"

28 The Internet

A Very Short History of the Internet

A full history of the Internet could cover an entire class. For now, let’s cover some important developments that will help you understand why the Internet works the way it does today.

A Short Timeline of the Internet, 1957 – early 2000s

  • 1957. The Soviet Union successfully launches the Sputnik satellite, catalyzing US government investment in scientific and technical projects in a “space race” with the Soviet Union. One major goal was to discover a reliable way to transmit information in the event of a nuclear attack.
  • 1960s. The US Department of Defense and scientists develop ARPANET (Advanced Research Projects Agency Network), a computer network that lays the foundation for today’s Internet. The first two computers connected are at UCLA and Stanford. Later, additional research institutions, government agencies, and businesses are connected.
    • ARPANET is decentralized, meaning that if one node of the network fails, the remaining computers can still communicate with each other, providing a safeguard against missile attacks or other damage.
  • 1973/4. Vint Cerf and Bob Kahn develop a standardized protocol that allows different networks to communicate (TCP/IP). ARPANET later adopts TCP/IP.
    • Internet Protocol (IP): provides unique but standardized addresses for every device so that messages arrive at their correct destination.
    • Transmission Control Protocol (TCP): a system to guarantee that all parts of a message are delivered and in the right order.
  • 1983. Debut of the Domain Name System (DNS), allowing users to type domain names (e.g., abcd.com) rather than numerical IP addresses.
  • 1989. Tim Berners-Lee develops the World Wide Web (WWW) while working at CERN. The WWW relies on hyperlinks, allowing users to easily access interconnected resources. Visit the world’s first website!
  • 1995: The Internet commercializes. Digital financial transactions become safer through encryption. (Two examples of businesses that start in 1995 include Echo Bay, later eBay, and Amazon.)
  • 1997: The advent of Wi-Fi allows users to connect devices to the Internet via radio waves.
  • 1998: Google debuts. Although other search engines have created user-friendly portals for finding and accessing web sites, Google pioneers PageRank, aka, an algorithm to better return relevant results.
  • 2000s: Broadband speeds up Internet connections beyond former telephone-based lines, increasing the use of graphics, video, games, etc.

How The Internet Works

Note: This video is longer than our usual videos (nearly 20 minutes). We encourage watching the whole thing if you find this topic interesting; it’s an excellent video. However, you can get the information you need in the first 10(ish) minutes.

 

Organizing the Internet

The Internet and the World Wide Web, often used interchangeably, are not actually the same thing.

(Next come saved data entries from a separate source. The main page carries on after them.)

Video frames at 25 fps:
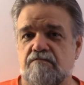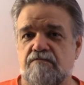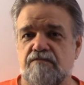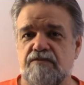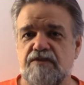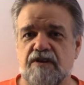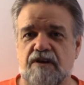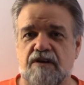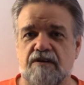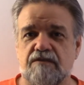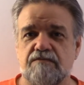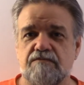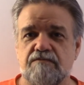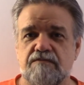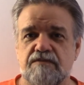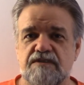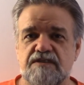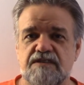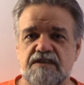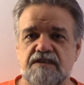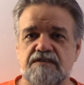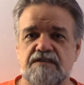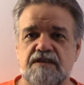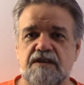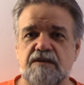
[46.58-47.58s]
You know,
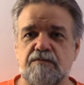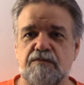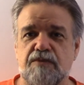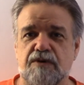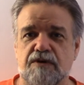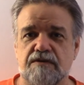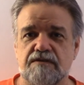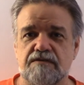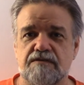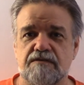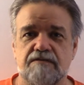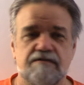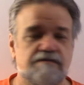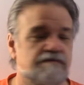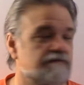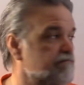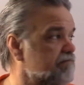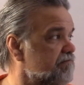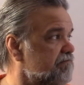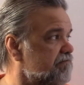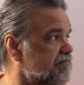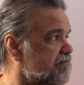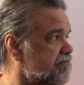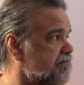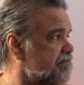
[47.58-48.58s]
16 books.
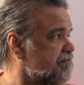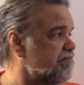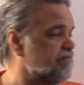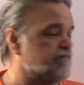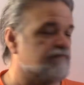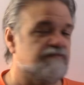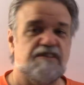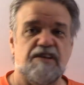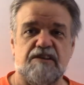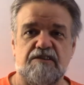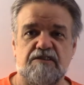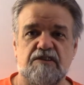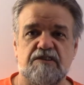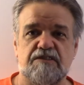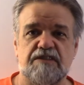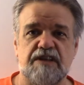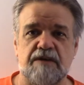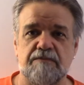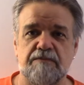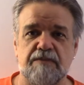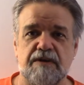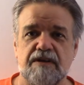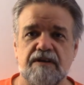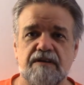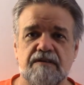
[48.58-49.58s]
Doesn't look that
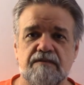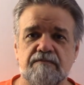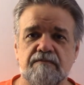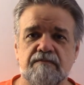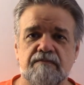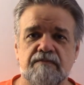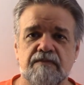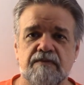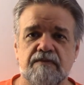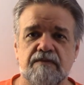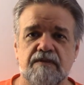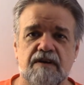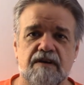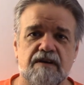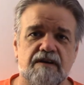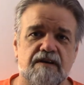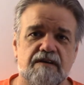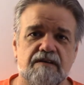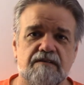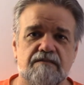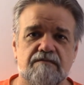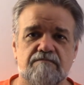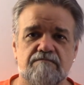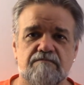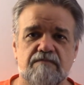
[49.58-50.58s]
many. Uh,
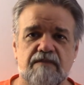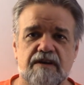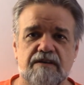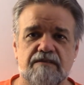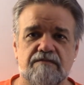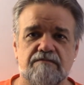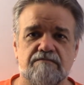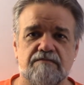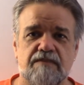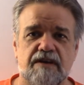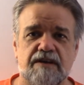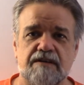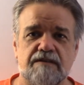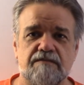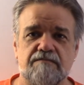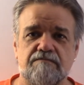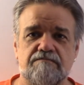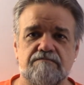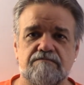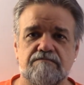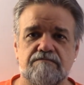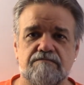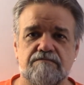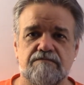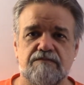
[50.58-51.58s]
I, I can
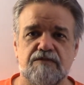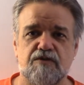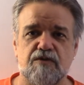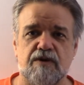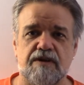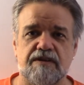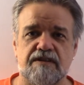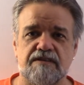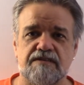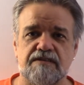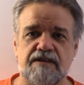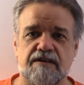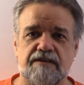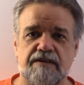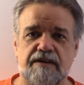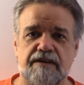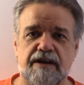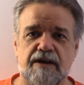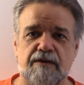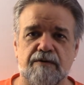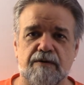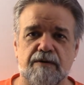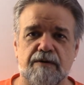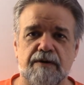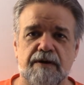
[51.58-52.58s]
crank this out in an
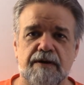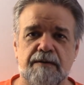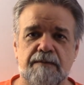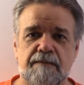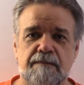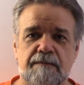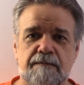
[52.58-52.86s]
hour, right?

The Internet is the connected computer network that provides the infrastructure for the World Wide Web (WWW), as well as email, file transfers, private databases, and other non-WWW content, to work. It allows computers to talk to each other. The WWW is all the public websites and pages you access through a browser like Chrome or Firefox.

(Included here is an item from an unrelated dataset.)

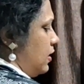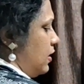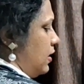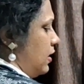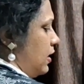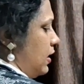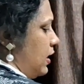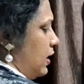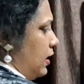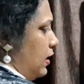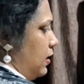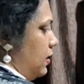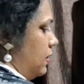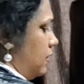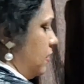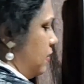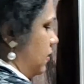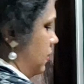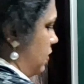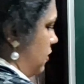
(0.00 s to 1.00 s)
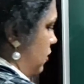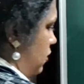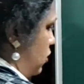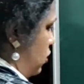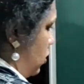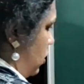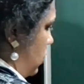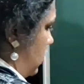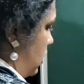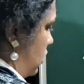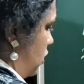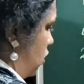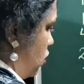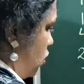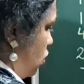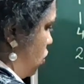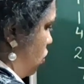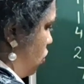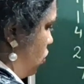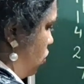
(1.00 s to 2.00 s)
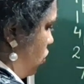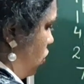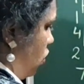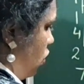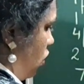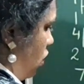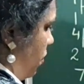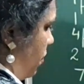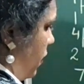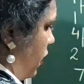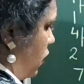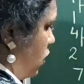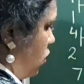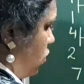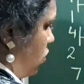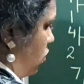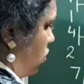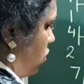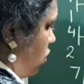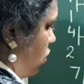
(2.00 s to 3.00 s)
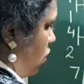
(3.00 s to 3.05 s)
9. So it is 2, 2.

All content on the Internet – WWW or otherwise – is hosted on servers. Servers are physical computers, typically hosted in large data centers that depend on a significant amount of power and cooling infrastructure. When you access a resource online through a browser, it determines the server “address” and requests a copy of the site, page, app, etc. to be sent to your device. The content is sent from the server to your device in small data packets, then reassembled by your browser for viewing.

The Hierarchy of the Web

The WWW is largely organized into websites, like wikipedia.com or google.com. The top-level domain (e.g., .com or .org) depends on the purpose of the site and the type of organization hosting it. The domain name (e.g., “Google” or “UMSL”) is the name of the site.

Within each website are various web pages, which act as files organized in relation to each other and the site’s home page. The specific organization of the site depends on type of content. A common structure is similar to a “tree,” where a main page branches into multiple lower-level pages.

Although what you see on a web page is typically well-formatted text, graphics, and other content, the underlying code is primarily HTML, a standardized way to tell a browser how to format and display the page content (for example, indicating that text should be in bold or italics).

You can often follow the organization of a website by looking at the URL.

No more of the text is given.